# Input for this task
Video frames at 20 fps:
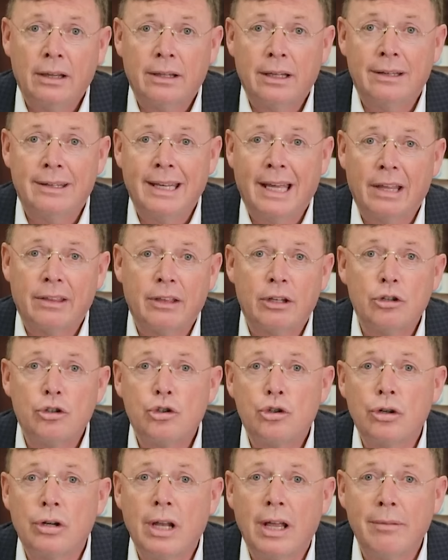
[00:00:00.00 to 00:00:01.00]
the death
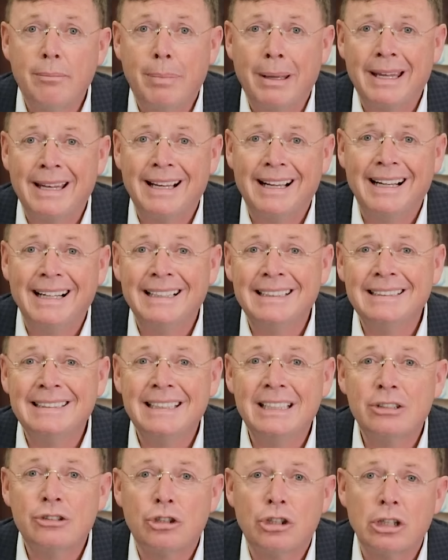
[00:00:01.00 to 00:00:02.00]
should have been
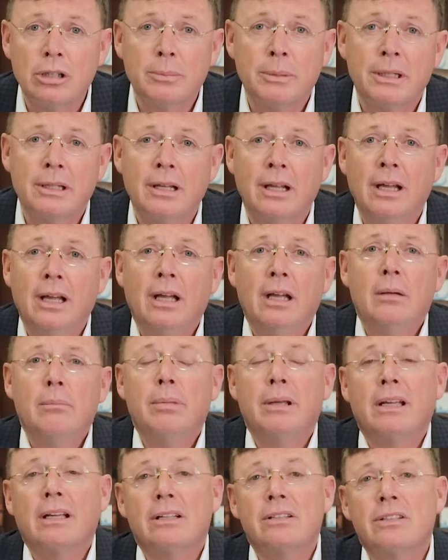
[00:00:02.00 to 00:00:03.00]
undetermined
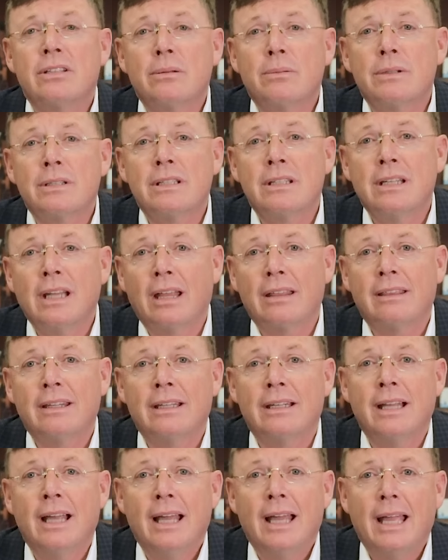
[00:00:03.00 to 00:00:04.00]
because there was
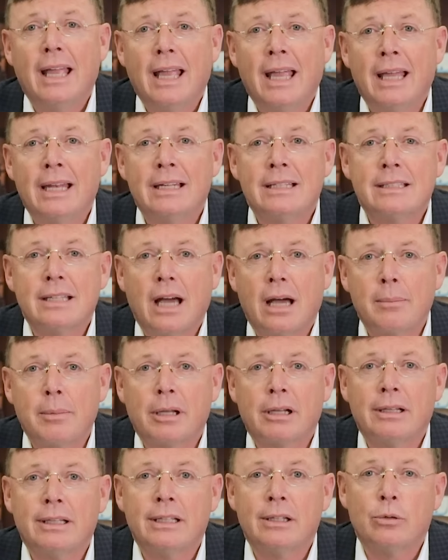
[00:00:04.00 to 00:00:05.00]
nothing
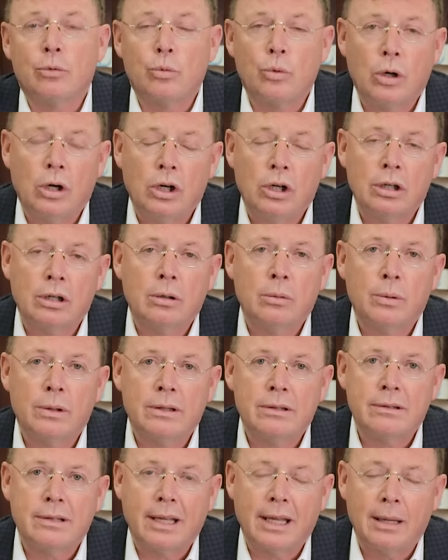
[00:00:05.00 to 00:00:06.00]
anatomically wrong
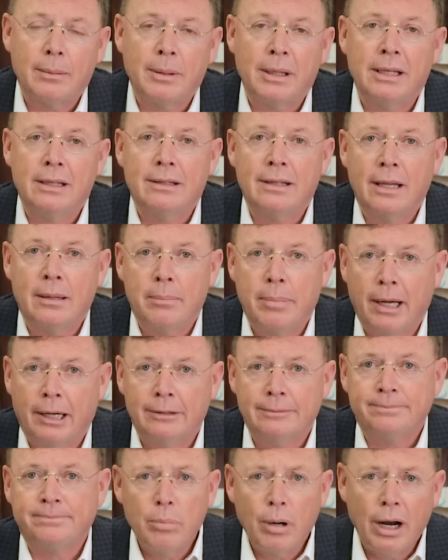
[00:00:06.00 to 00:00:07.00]
with Tammy
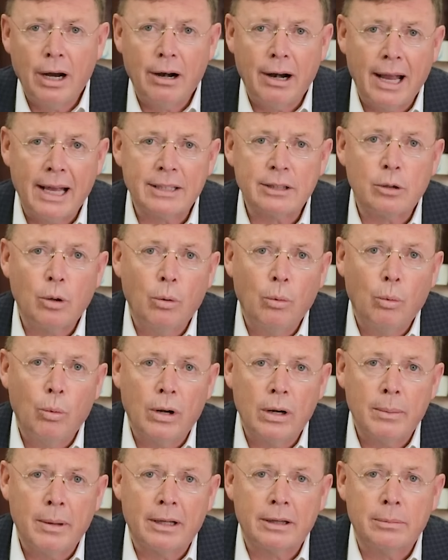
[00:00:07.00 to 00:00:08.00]
Daybell. Pryor asked,
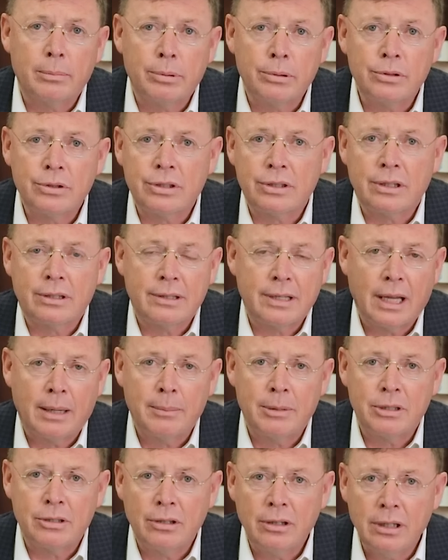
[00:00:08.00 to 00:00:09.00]
what about the bruises on
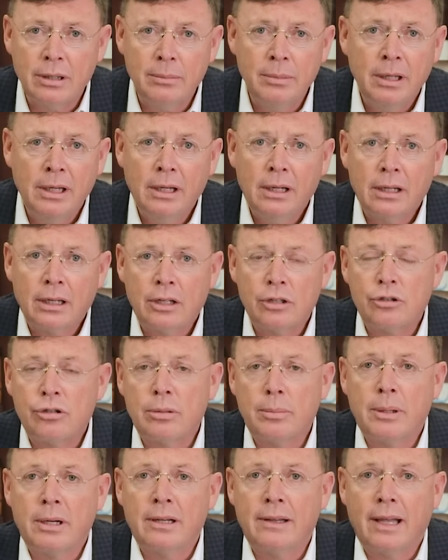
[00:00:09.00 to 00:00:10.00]
Tammy's arm,
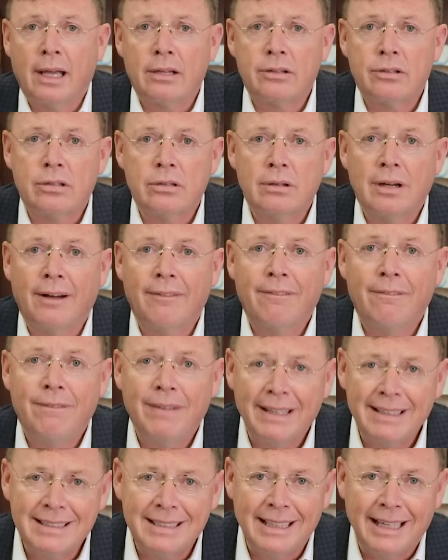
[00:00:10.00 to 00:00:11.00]
contributing that to
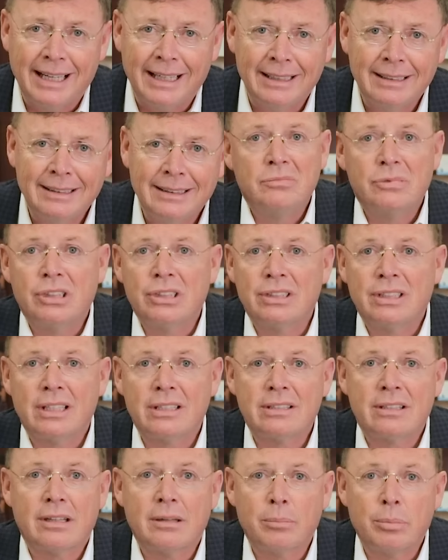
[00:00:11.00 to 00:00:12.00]
asphyxia? She
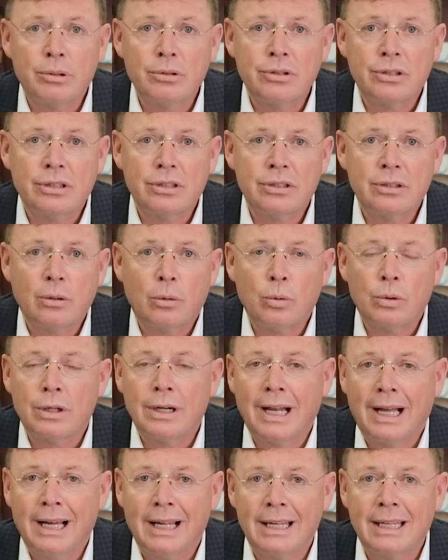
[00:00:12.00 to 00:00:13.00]
says the bruises were
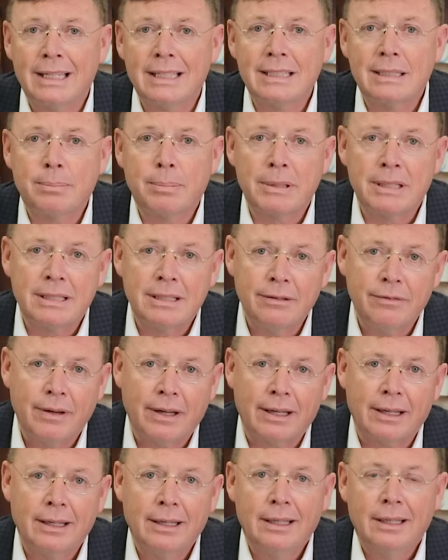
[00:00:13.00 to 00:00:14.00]

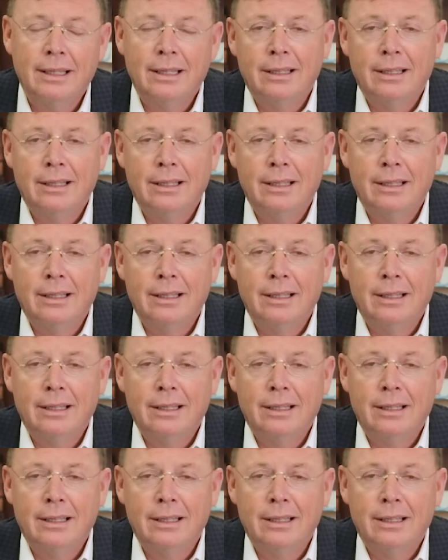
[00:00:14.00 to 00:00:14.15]
non-specific.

# Assignment
Pictures stay out, but everything else in the records must be output exactly.

# Output of the exercise
Video frames at 20 fps:
[00:00:00.00 to 00:00:01.00]
the death
[00:00:01.00 to 00:00:02.00]
should have been
[00:00:02.00 to 00:00:03.00]
undetermined
[00:00:03.00 to 00:00:04.00]
because there was
[00:00:04.00 to 00:00:05.00]
nothing
[00:00:05.00 to 00:00:06.00]
anatomically wrong
[00:00:06.00 to 00:00:07.00]
with Tammy
[00:00:07.00 to 00:00:08.00]
Daybell. Pryor asked,
[00:00:08.00 to 00:00:09.00]
what about the bruises on
[00:00:09.00 to 00:00:10.00]
Tammy's arm,
[00:00:10.00 to 00:00:11.00]
contributing that to
[00:00:11.00 to 00:00:12.00]
asphyxia? She
[00:00:12.00 to 00:00:13.00]
says the bruises were
[00:00:13.00 to 00:00:14.00]

[00:00:14.00 to 00:00:14.15]
non-specific.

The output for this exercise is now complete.